Psychosocial Considerations
OLP significantly impacts quality of life in symptomatic patients. Chronic pain, oral dysfunction, impaired taste, dietary limitations, and psychological stress from chronic disease burden frequently produce anxiety and depression. Multidisciplinary management including oral health providers, psychologists, and oral surgeons when necessary optimizes outcomes and patient well-being.
Conclusion
Oral lichen planus represents a chronic T-cell-mediated autoimmune disease requiring systematic diagnosis confirmation, dysplasia assessment, and appropriate management for symptom control. Topical and systemic corticosteroid therapy represents first-line treatment, with alternative agents employed for refractory disease or those intolerant of corticosteroids.
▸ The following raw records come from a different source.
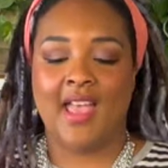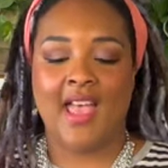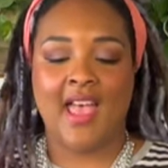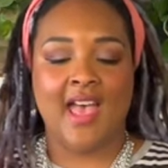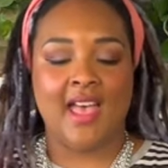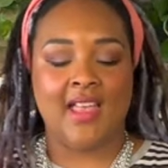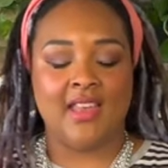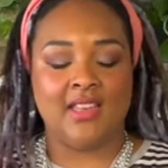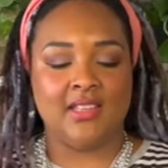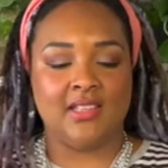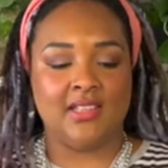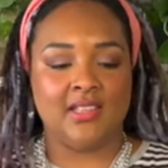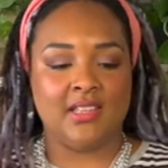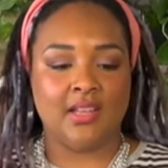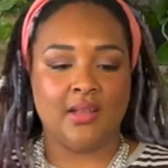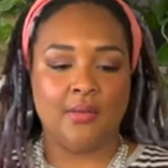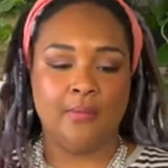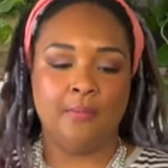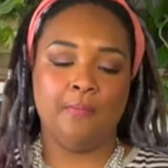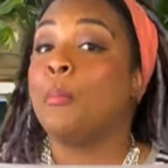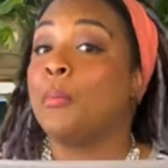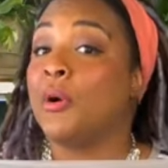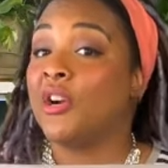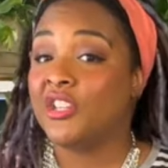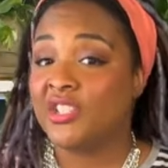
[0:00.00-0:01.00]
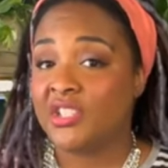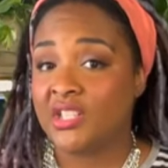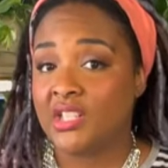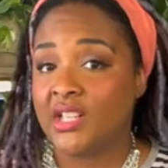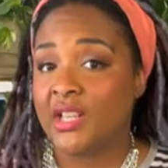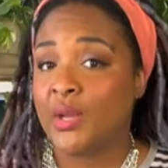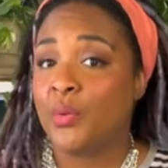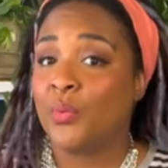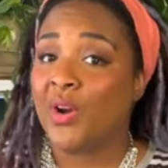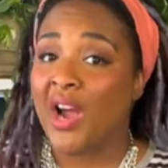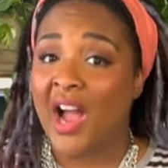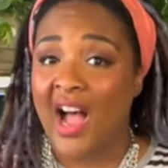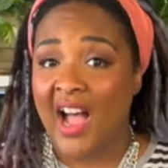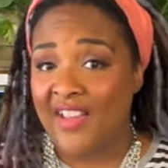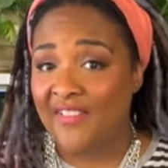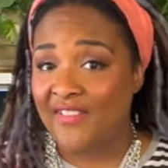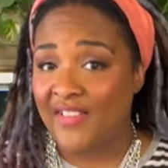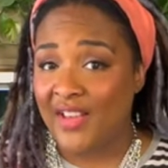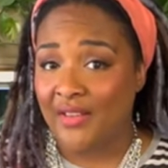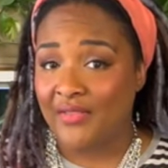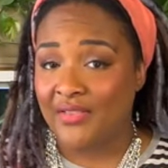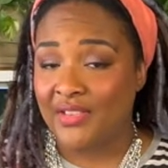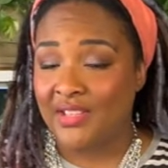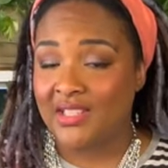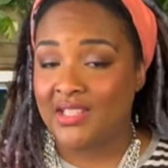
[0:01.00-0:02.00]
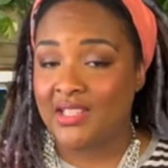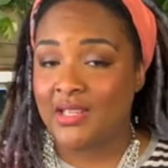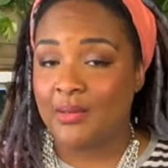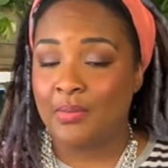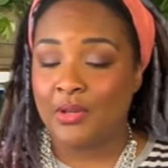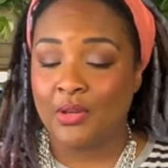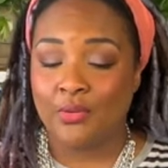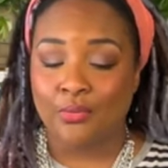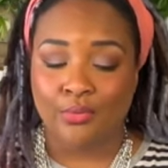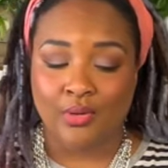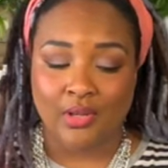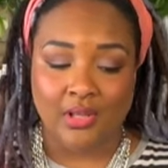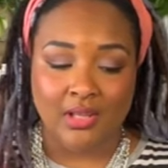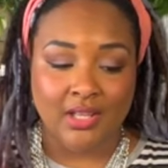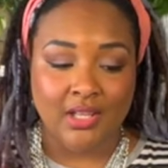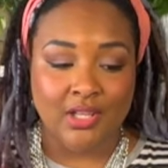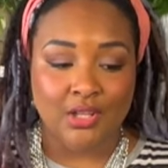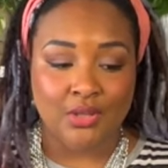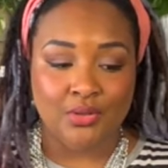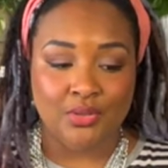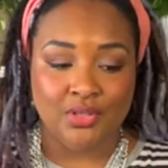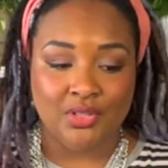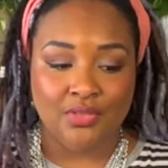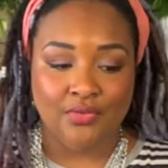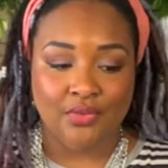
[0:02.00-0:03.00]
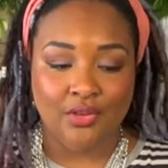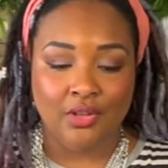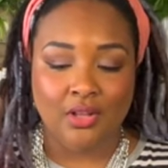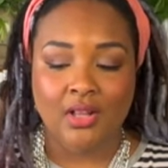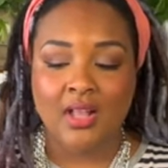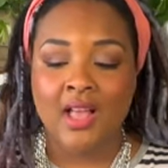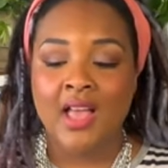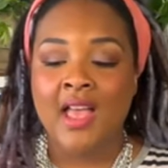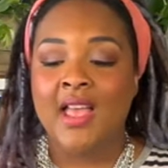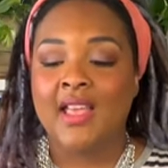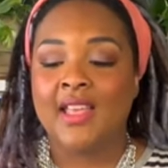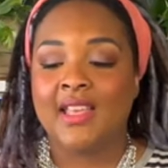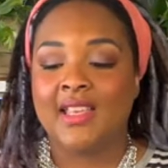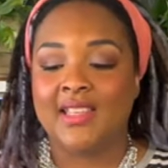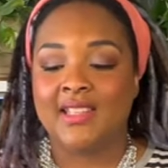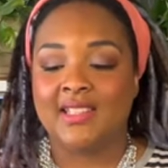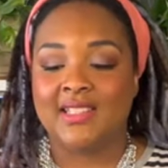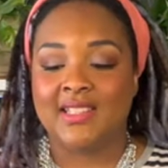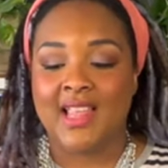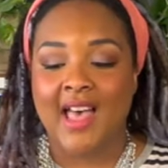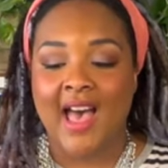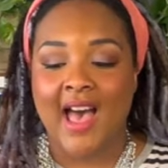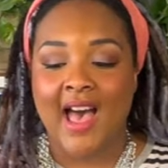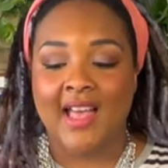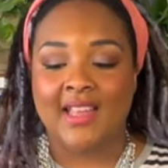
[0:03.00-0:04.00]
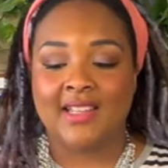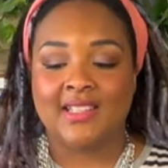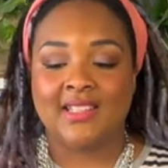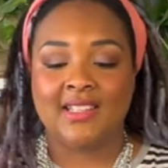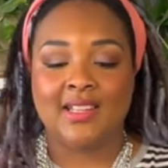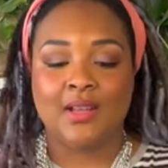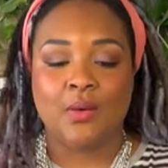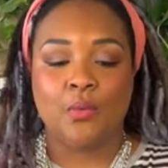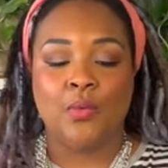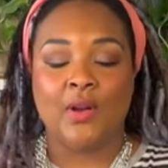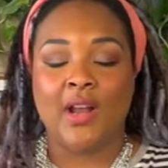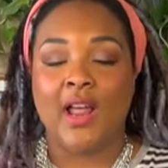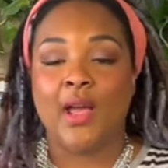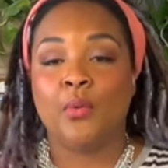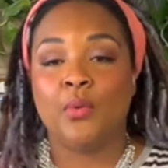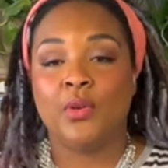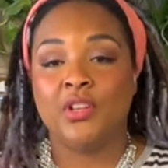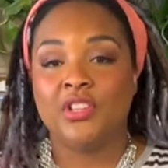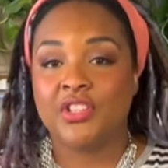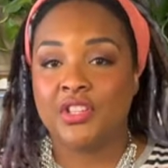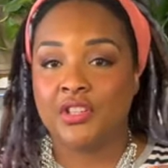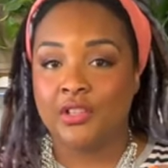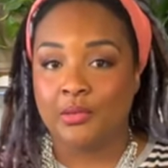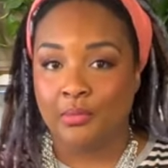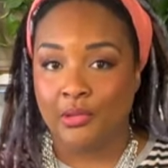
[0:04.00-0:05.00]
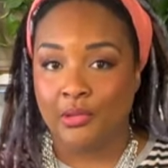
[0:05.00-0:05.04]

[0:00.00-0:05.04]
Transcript: and personally, where I found this to be really useful is that when I went to the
Systematic surveillance with periodic biopsy and dysplasia assessment enables early detection of malignant transformation, improving prognosis through early intervention. Distinction from drug-induced lichenoid reactions and assessment for hepatitis C virus association guides comprehensive patient management. Multidisciplinary approaches addressing oral health, systemic disease, psychosocial factors, and quality-of-life impacts provide optimal patient outcomes in this chronic disease.